── Data to use ──

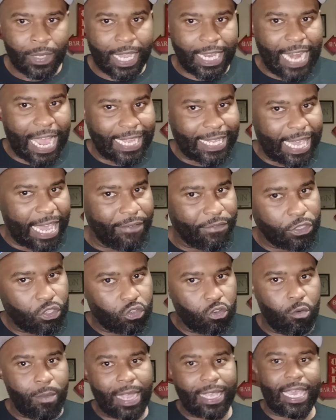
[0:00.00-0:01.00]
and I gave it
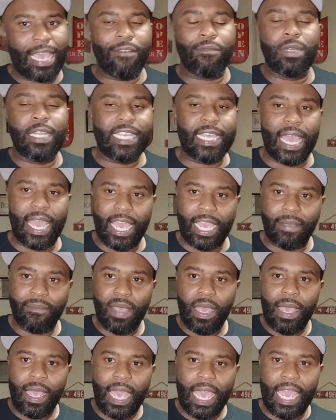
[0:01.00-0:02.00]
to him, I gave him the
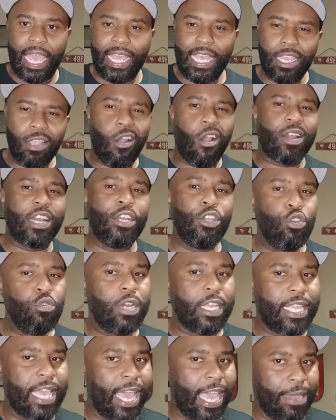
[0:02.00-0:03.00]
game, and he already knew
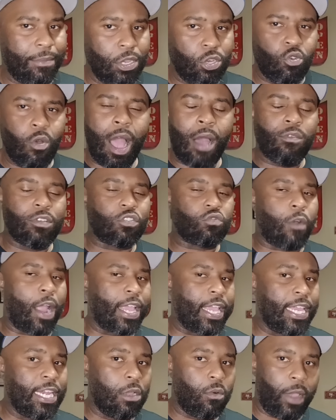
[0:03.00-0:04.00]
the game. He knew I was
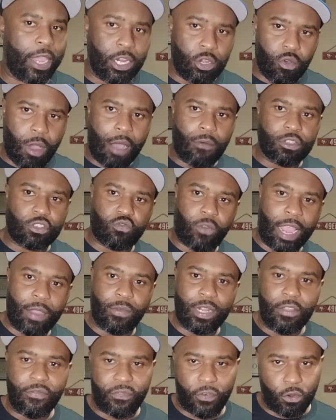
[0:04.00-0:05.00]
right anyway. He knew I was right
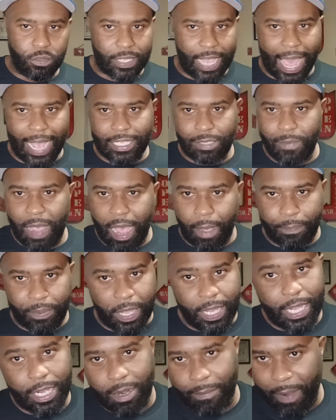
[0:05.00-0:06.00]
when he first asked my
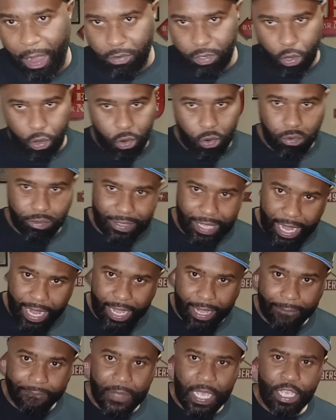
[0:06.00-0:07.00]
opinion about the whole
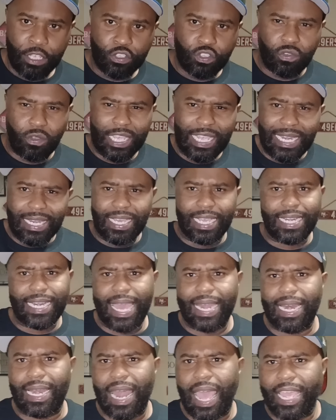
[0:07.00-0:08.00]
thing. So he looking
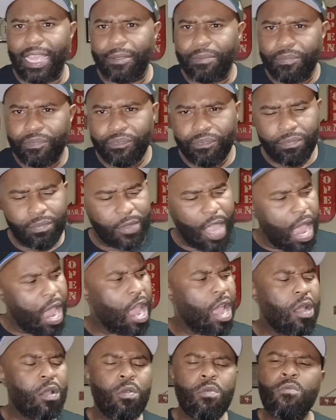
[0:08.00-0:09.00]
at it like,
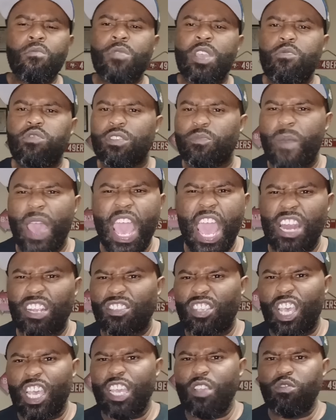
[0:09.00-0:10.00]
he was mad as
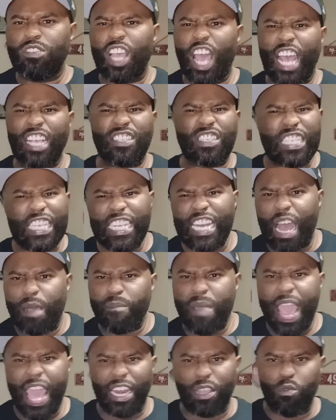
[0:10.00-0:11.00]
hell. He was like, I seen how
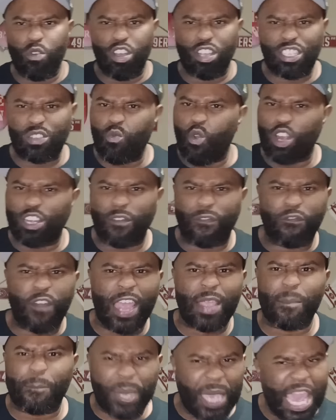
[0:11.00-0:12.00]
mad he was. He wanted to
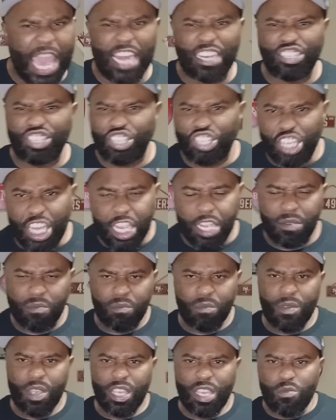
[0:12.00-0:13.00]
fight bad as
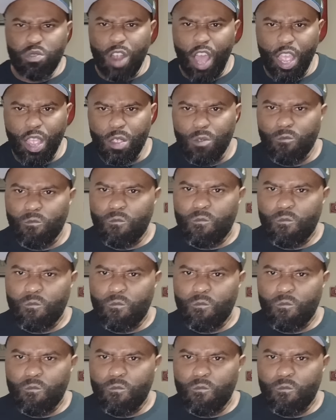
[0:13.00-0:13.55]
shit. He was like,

───
── Data to use ──

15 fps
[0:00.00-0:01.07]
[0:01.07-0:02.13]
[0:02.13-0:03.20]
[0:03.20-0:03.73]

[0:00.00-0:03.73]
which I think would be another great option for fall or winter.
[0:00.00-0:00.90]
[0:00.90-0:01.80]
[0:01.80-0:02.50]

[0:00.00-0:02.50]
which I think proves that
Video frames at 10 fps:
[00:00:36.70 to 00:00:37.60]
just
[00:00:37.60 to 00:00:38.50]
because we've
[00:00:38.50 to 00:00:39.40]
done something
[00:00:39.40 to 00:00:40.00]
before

───
── Data to use ──

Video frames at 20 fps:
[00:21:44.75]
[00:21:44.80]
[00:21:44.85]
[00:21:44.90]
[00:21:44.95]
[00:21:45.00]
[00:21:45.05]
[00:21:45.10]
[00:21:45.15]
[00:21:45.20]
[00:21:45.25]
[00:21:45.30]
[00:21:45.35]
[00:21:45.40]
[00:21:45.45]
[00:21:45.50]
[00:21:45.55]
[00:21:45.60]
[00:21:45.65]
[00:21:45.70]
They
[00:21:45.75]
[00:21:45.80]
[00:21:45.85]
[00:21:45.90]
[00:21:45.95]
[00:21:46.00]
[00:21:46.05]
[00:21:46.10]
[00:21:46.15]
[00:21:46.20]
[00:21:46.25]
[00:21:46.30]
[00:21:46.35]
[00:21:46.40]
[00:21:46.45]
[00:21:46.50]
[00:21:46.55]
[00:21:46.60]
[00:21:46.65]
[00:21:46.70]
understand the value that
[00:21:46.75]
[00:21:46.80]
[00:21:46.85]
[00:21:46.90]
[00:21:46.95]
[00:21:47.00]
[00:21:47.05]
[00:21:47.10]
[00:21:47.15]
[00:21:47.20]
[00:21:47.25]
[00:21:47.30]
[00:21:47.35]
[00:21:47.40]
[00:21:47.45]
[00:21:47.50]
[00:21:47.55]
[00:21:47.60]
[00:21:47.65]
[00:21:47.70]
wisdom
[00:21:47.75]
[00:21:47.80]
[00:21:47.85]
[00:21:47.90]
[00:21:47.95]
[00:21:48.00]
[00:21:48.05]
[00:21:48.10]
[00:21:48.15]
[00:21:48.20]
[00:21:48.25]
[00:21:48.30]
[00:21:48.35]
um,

───

## What is required
Count every line in the entries above where the word "Video" appears; respond with the number alone.

## Result for this task
2